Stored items
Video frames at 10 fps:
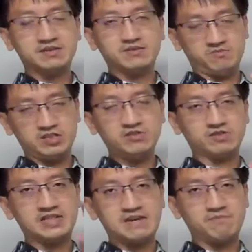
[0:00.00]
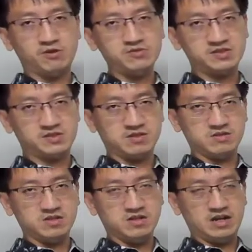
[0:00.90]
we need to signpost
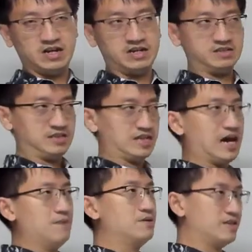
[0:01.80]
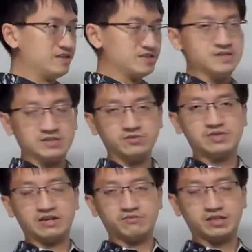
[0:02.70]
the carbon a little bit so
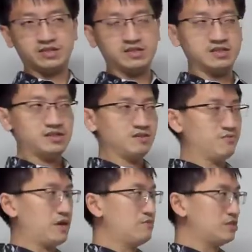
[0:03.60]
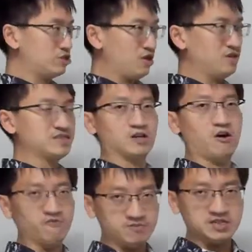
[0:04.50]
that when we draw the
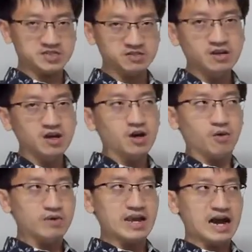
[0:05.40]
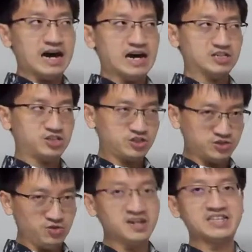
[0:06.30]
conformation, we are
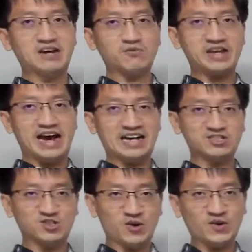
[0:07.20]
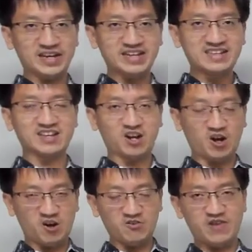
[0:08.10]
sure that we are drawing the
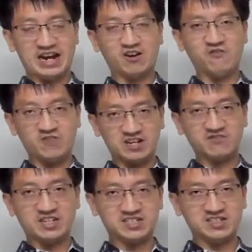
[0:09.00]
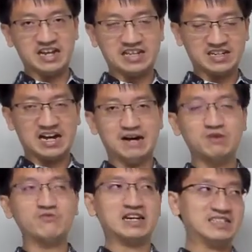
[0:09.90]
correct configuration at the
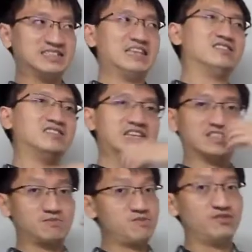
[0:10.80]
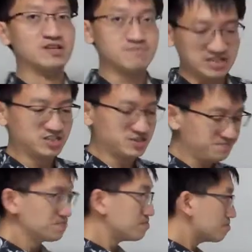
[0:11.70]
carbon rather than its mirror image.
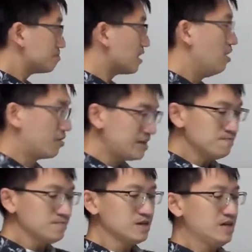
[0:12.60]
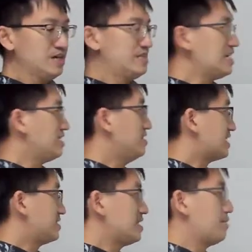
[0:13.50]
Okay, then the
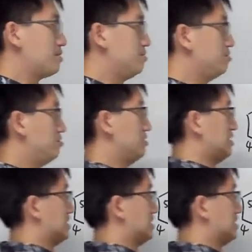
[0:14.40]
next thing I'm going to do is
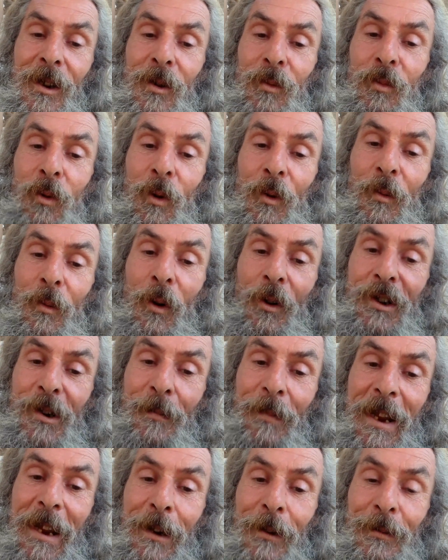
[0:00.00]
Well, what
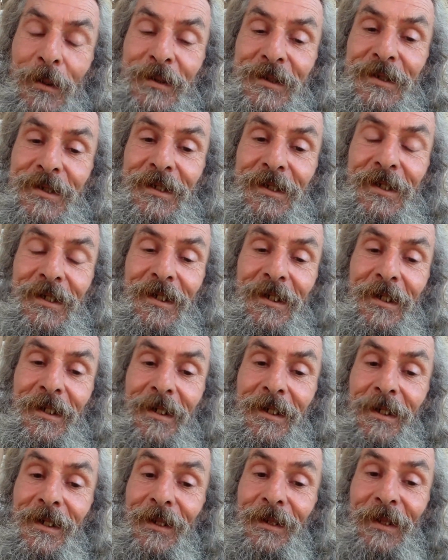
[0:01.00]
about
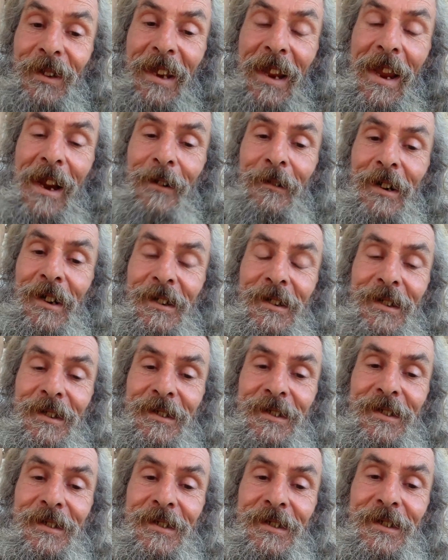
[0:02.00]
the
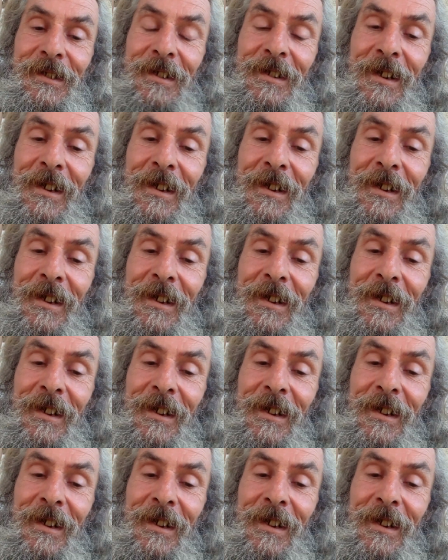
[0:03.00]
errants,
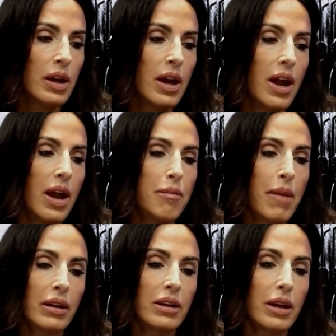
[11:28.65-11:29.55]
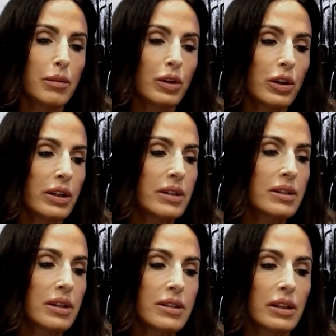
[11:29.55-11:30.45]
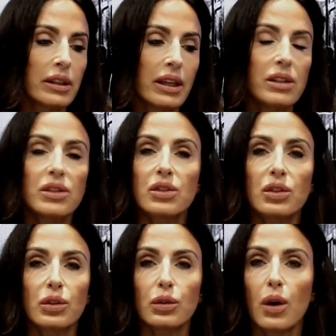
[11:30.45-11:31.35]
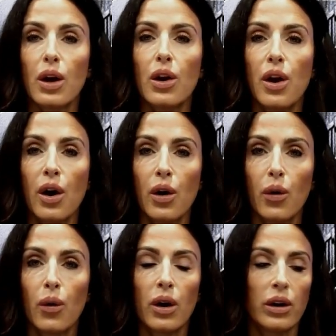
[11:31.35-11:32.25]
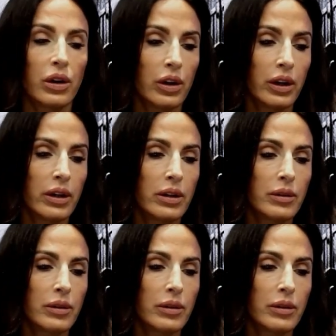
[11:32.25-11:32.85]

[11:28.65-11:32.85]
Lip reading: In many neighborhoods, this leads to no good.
...
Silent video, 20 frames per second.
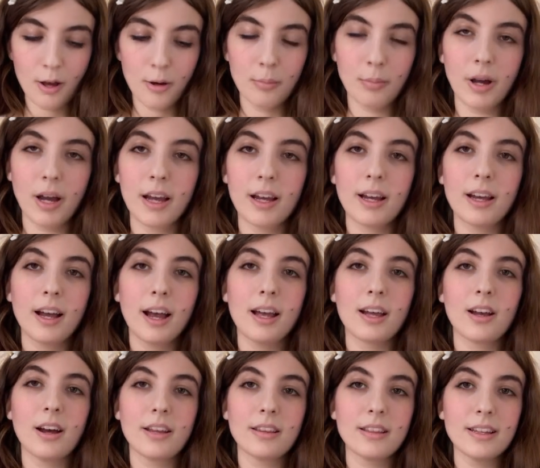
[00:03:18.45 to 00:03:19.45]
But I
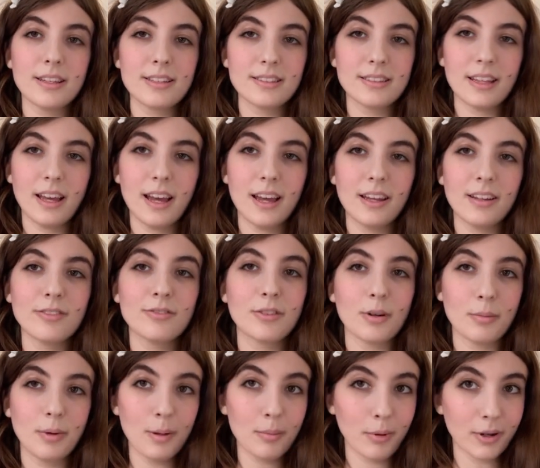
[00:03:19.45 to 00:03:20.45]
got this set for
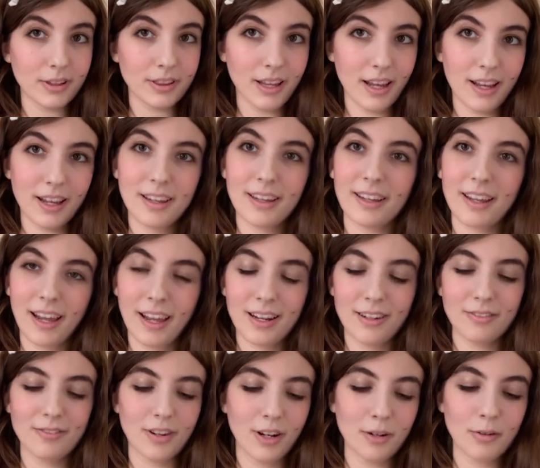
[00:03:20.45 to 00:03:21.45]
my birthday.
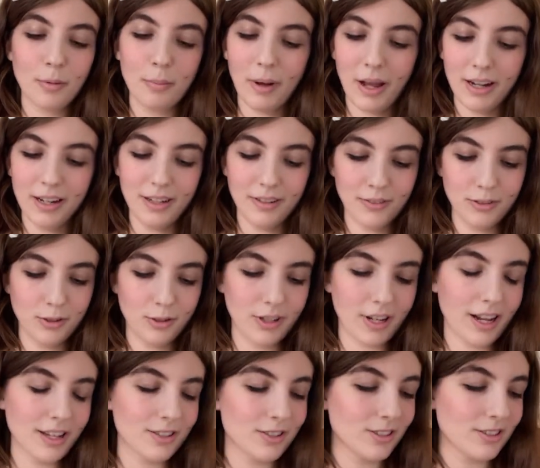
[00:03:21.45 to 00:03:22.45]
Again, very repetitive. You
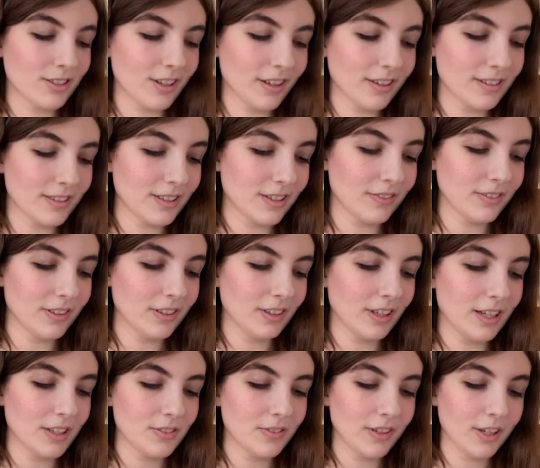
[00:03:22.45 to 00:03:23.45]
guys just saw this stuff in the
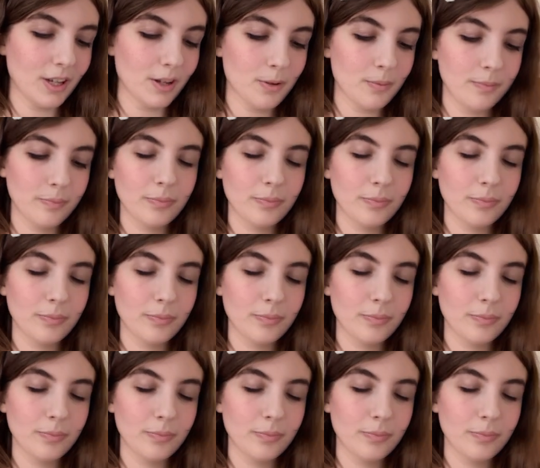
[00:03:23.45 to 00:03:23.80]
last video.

What you have to do ▸
Which of the lines above hold the word "frames"? Copy each one.

Output of the task ▸
Video frames at 10 fps:
Silent video, 20 frames per second.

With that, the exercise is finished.